The latest theory to explain the bright white splotches is that despite forming millions of years ago, the crater is geologically active. The impact may have triggered the upwelling of a salt-rich  liquid from within Ceres, the brine emerging at the surface and rapidly freezing  before ice sublimated into vapor leaving behind fresh salt deposits.

This detailed oblique view is courtesy of Dawn’s extended mission and fifth orbital configuration. The spacecraft spent October spiraling around the dwarf planet Ceres at an altitude of approximately 920 miles (1,480 kilometers), capturing images of the surface in exhilarating detail. The spacecraft started backing off in November, widening its orbit to an altitude of 4,500 miles (7,200 kilometers) to take in broader views and collect background measurements necessary to sort signal from noise. The return to a higher altitude will reduce orbital adjustments, conserving propellant so the spacecraft can stay in orbit longer.

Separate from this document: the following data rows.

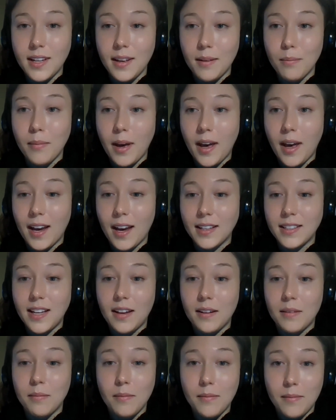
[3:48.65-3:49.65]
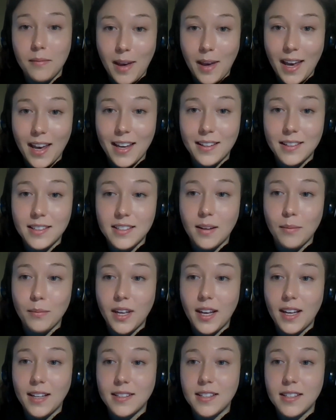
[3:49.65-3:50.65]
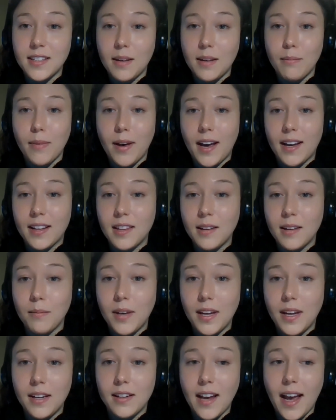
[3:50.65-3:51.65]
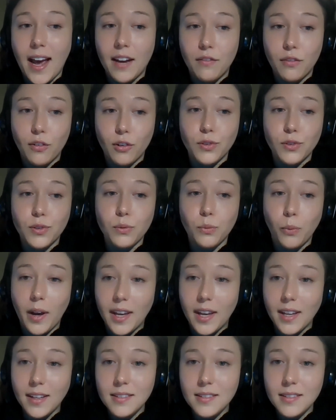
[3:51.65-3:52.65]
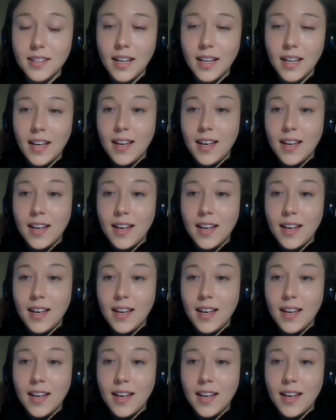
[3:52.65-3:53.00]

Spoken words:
impact and may in some cases impact them in adverse ways.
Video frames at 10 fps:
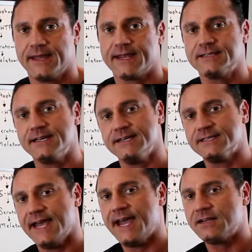Like I said,
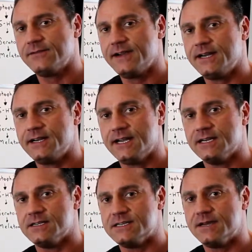it's activated
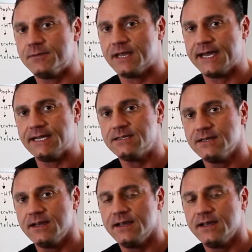in dim light,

Dawn is now in an extended mission, making ever more detailed and subtle measurements beyond the original mission scope. Extended observations with its gamma ray and neutron spectrometer will allow Dawn to peer at atomic constituents up to 3 feet deep, and more gravitational measurements allow for a more nuanced view of Ceres’s interior. The spacecraft is taking additional visible and infrared spectra that will help refine our mineralogical inventory of the dwarf planet. Dawn is also remapping Ceres, tracking any changes for any recent impacts since the mission began. The higher orbit will also allow the spacecraft to collect images of the same targets at different times of day under new lighting conditions and take additional angled stereo photos, enhancing its topographical mapping.

Dawn completed its primary mission in July after meeting all its exploration objectives. It is the first spacecraft to orbit two different extraterrestrial targets, studying the two largest bodies in the Main Asteroid Belt. The spacecraft orbited Vesta in 2011 through 2012 before using its ion drive to break free of its orbit and redirect to Ceres, arriving in 2015. It will stay in orbit around the only dwarf planet in the inner solar system until it runs out of propellent, at which point it will stay in a permanent orbit around Ceres.